The closest prototype to a risk disclosure model at the residential level is Buyers BeWhere, a project out of the Institute for Hazard Mitigation Planning and Research. Residents in 7 communities, including Miami-Dade and across Texas, arguably the most disaster-prone state in the U.S., can look up their address and get a risk and hazard rating for their property, including potential lurking issues such as pollution or industrial waste hazards, along with what steps they can take to mitigate these risks. Critically, this information can also improve insurance underwriting and take up rates, overcoming the “superman” bias that often leaves consumers with the feeling of imperviousness that misfortune will never visit their doorsteps.

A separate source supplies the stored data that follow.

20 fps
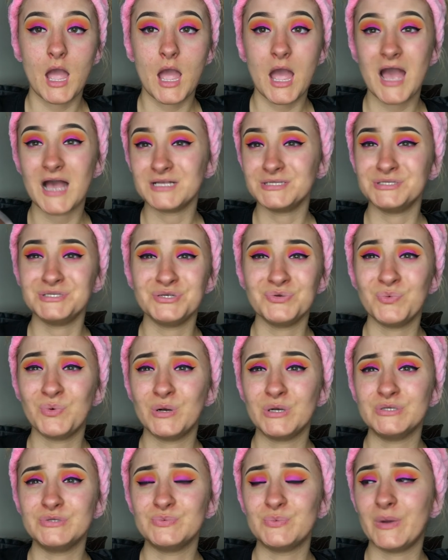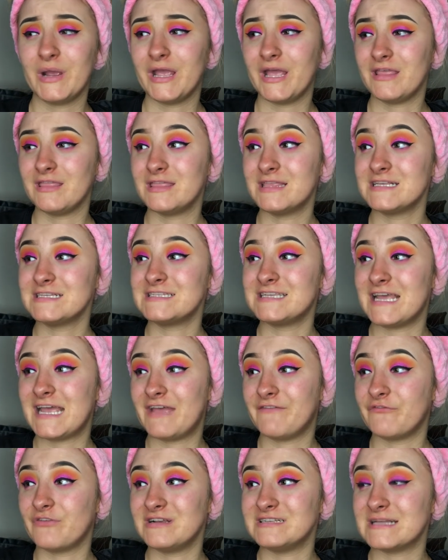as you would with,
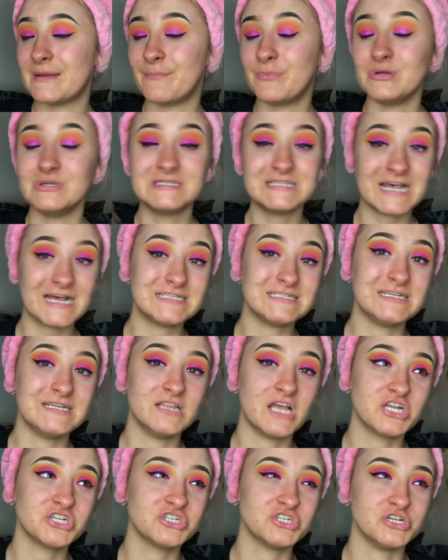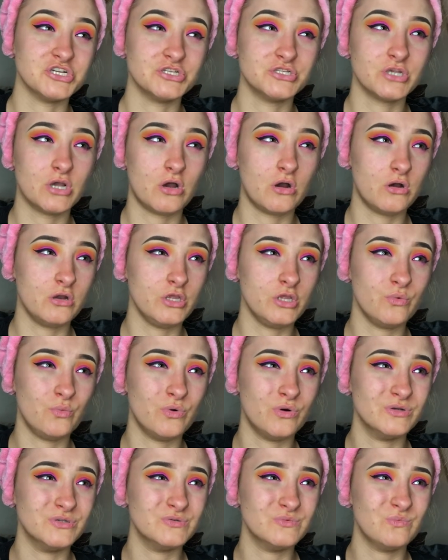say, for example, tatty lashes, or you
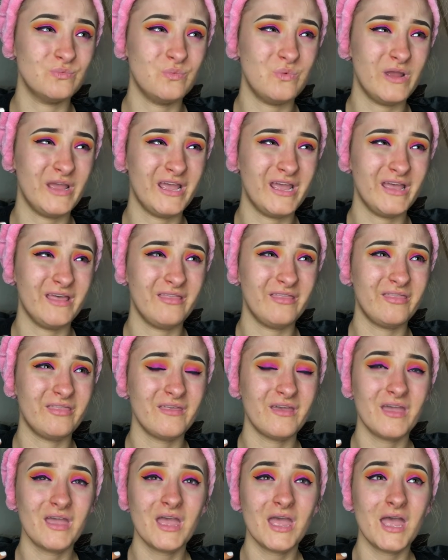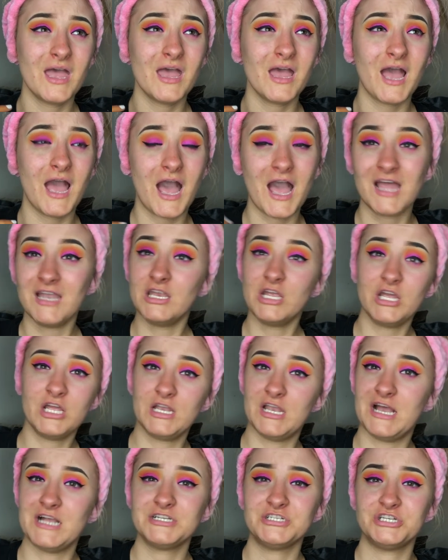would with
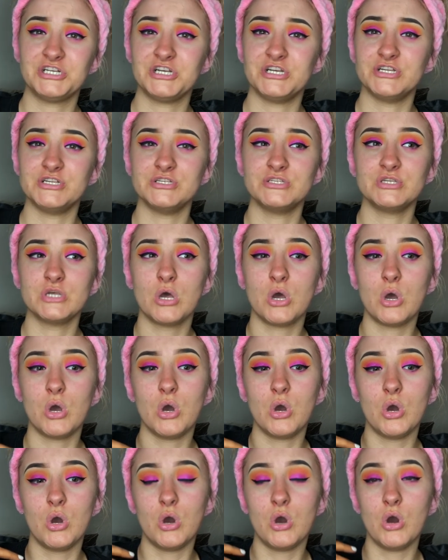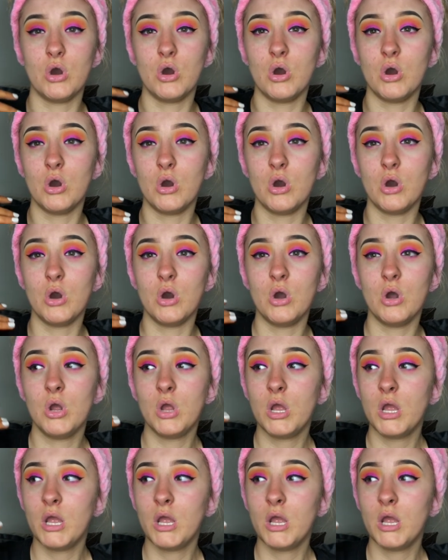eyelash lashes, or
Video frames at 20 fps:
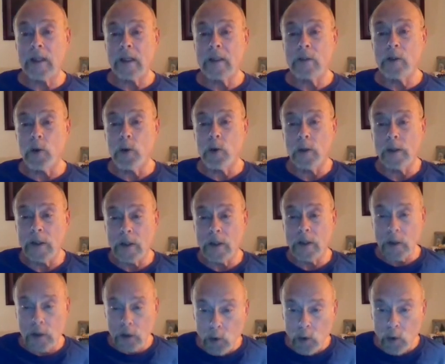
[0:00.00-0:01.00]
and your
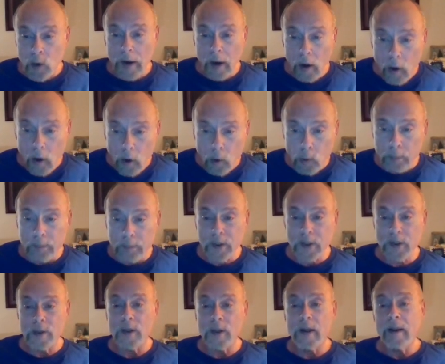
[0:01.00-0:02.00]
destroyed
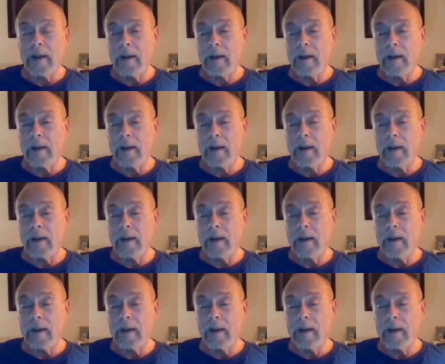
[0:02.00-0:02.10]
hopes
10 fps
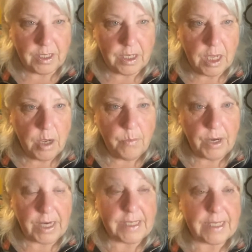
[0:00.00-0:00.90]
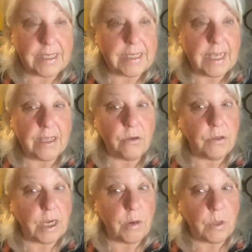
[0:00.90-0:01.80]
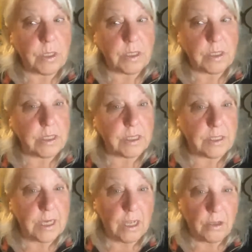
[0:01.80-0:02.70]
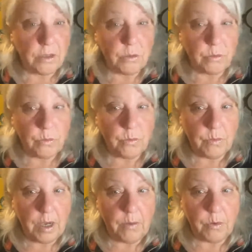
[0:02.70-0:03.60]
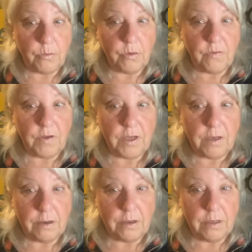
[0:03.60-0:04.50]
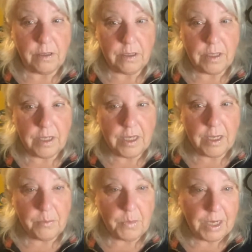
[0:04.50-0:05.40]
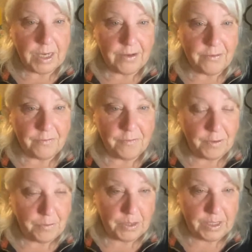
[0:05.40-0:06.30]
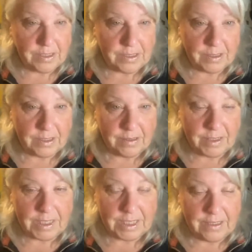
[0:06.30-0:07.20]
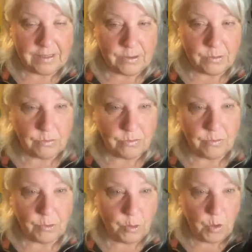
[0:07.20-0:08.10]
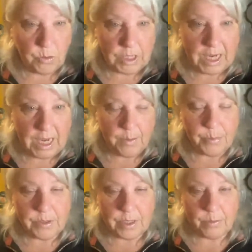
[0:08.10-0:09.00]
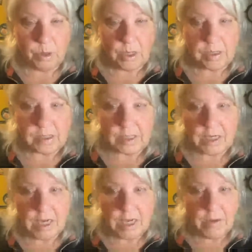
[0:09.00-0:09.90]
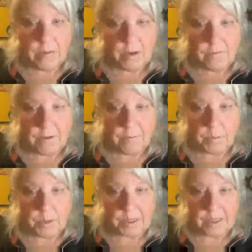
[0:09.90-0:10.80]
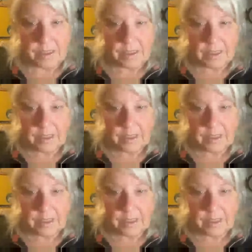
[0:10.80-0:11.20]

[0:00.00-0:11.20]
I really know the answers to anything, but I did tell you that I would reveal my fun place to quote camp in Boston, my favorite place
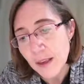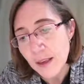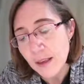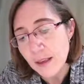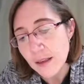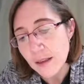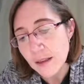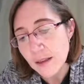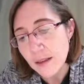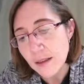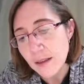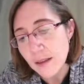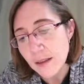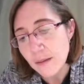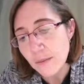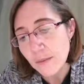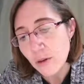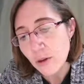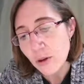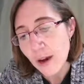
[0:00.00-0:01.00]
is
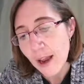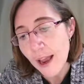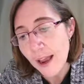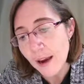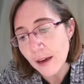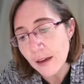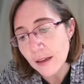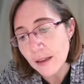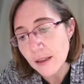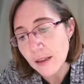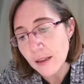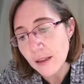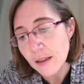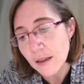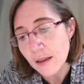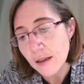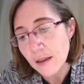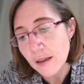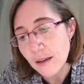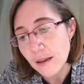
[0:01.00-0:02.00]
subtract.
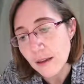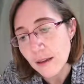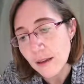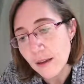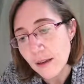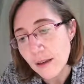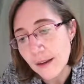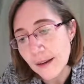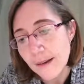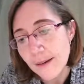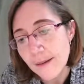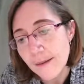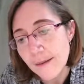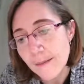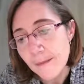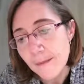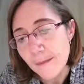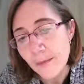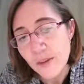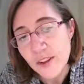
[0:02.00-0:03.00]

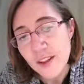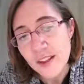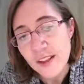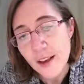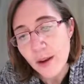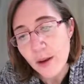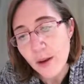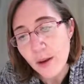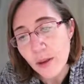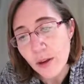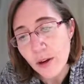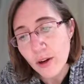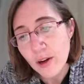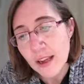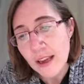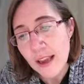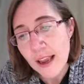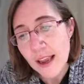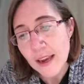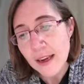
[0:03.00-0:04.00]
So
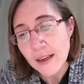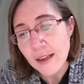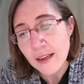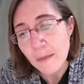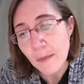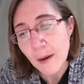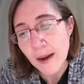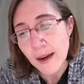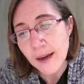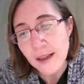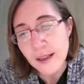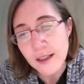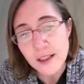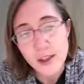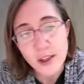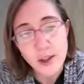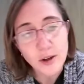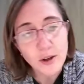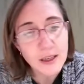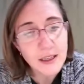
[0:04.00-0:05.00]
38 minus
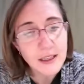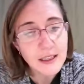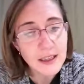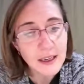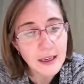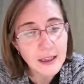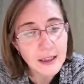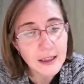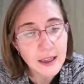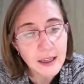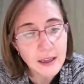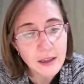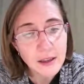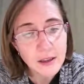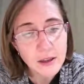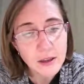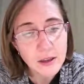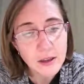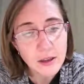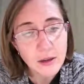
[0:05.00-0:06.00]
36,
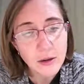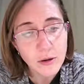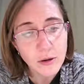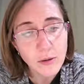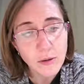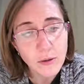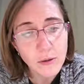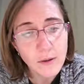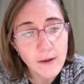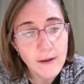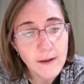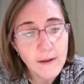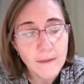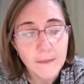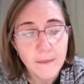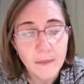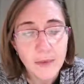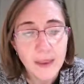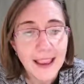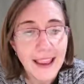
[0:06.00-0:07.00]
that's 2.
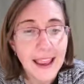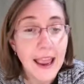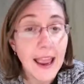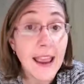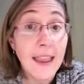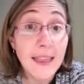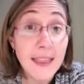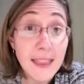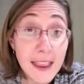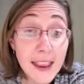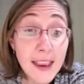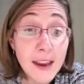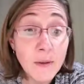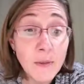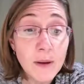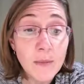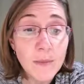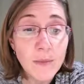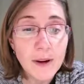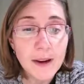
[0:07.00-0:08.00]
And
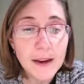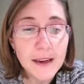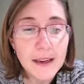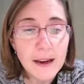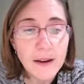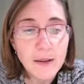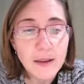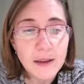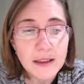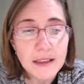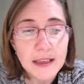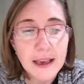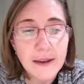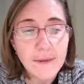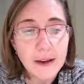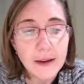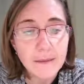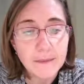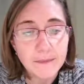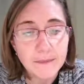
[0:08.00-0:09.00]
then we bring down the
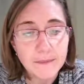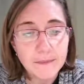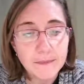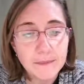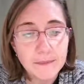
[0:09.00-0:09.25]
7.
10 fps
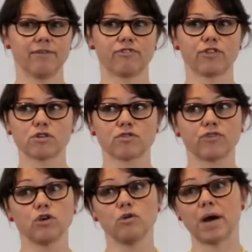For those of
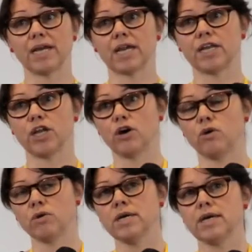you who might not
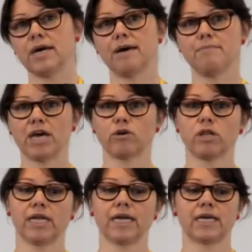know, Mayo
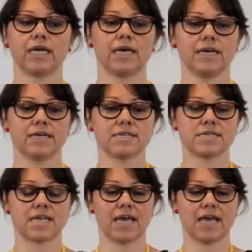Clinic is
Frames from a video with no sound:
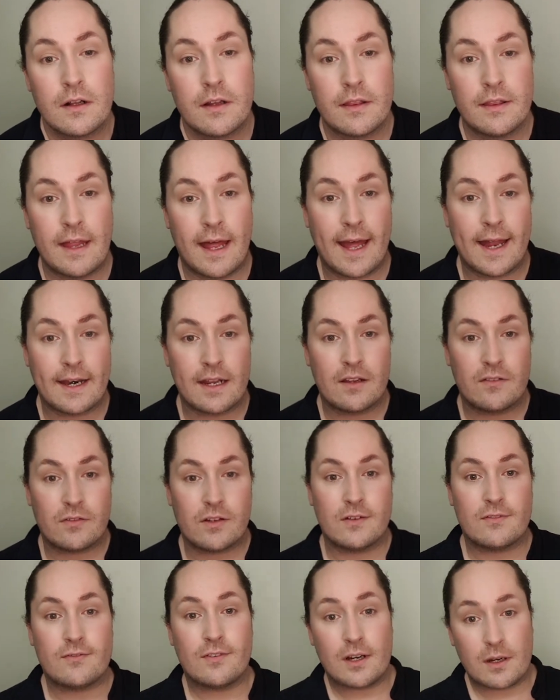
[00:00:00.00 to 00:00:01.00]
that if you
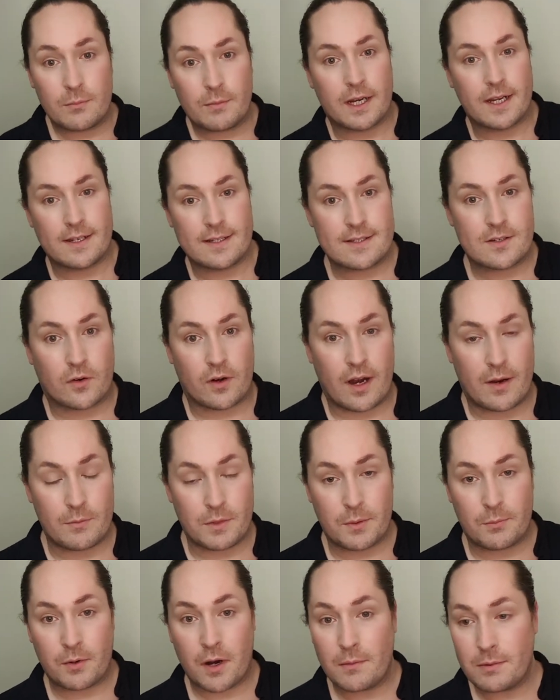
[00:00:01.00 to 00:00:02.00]
follow my Instagram, you
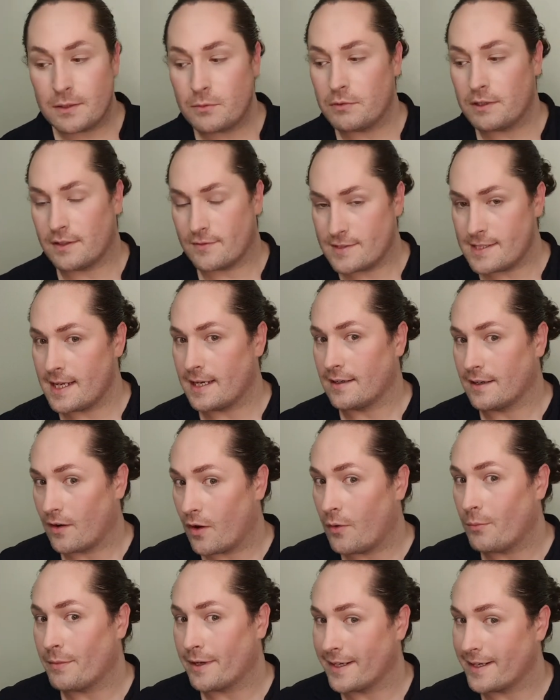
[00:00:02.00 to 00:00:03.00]
probably will have seen it
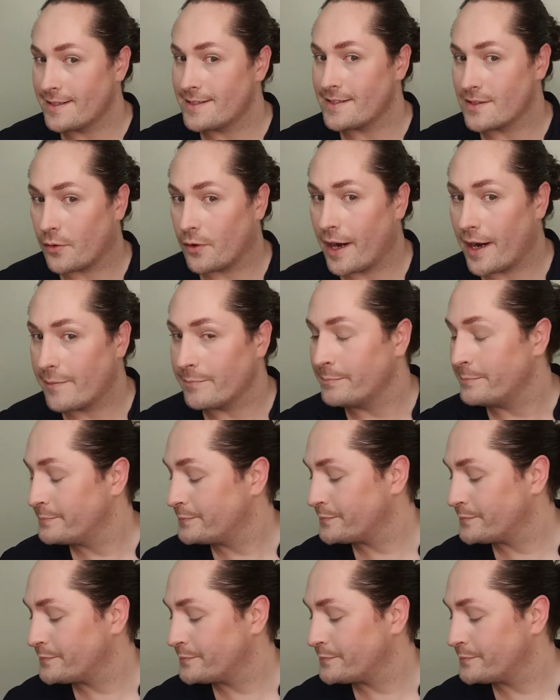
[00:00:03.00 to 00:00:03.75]
on my Instagram.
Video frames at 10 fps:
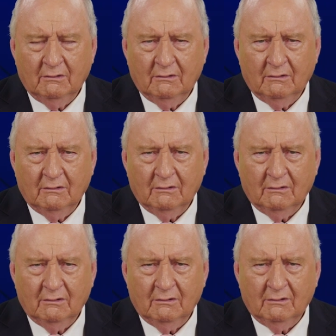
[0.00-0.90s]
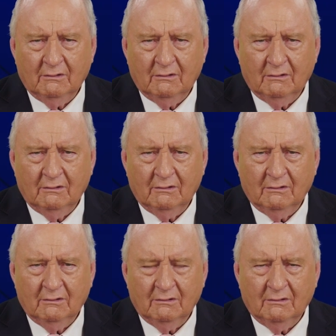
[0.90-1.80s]

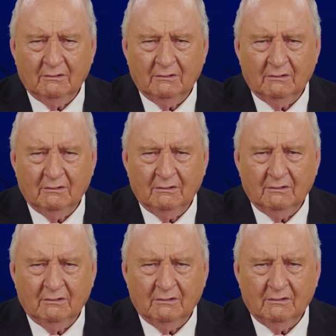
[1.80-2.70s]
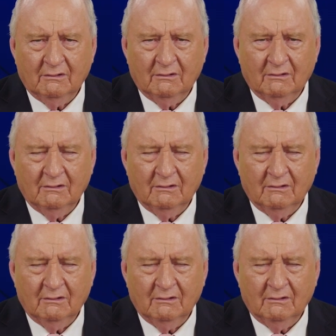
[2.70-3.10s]
[no speech]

In terms of patterns of financial or risk disclosure, the market is very much one-sided. In order to get access to credit, personal information has created a multi-billion dollar and highly risk-prone credit reporting industry. In this asymmetrical structure, consumer data and personal information has been monetized, while losses such as Equifax’s breach, have been socialized. Carfax vehicle history reports are available for the comparatively less consequential vehicle asset class, allowing prospective buyers to understand the prior history and accidents before buying a car. Healthcare coverage continues to be plagued by pre-existing condition exclusions and one-sided reporting where prospective insureds are denied coverage or have protection limited for certain waiting periods to elapse due to health risk disclosure requirements. Access to jobs hinges on similar risk reporting, including reference checks, background investigations, among others.
Indeed, cautious home buyers even have the option through websites like Zillow and others, to see location-based crime statistics and sex offender registries near their prospective homes. Information that might calm the nerves of skittish buyers, yet prove to be of little comfort if a property is in a hidden flood zone. Based on this pattern of risk reporting and disclosure, it is time to facilitate transparent and nationally harmonized risk reporting on the potential lurking hazards impacting our largest assets. Buyer’s BeWhere offers a compelling template.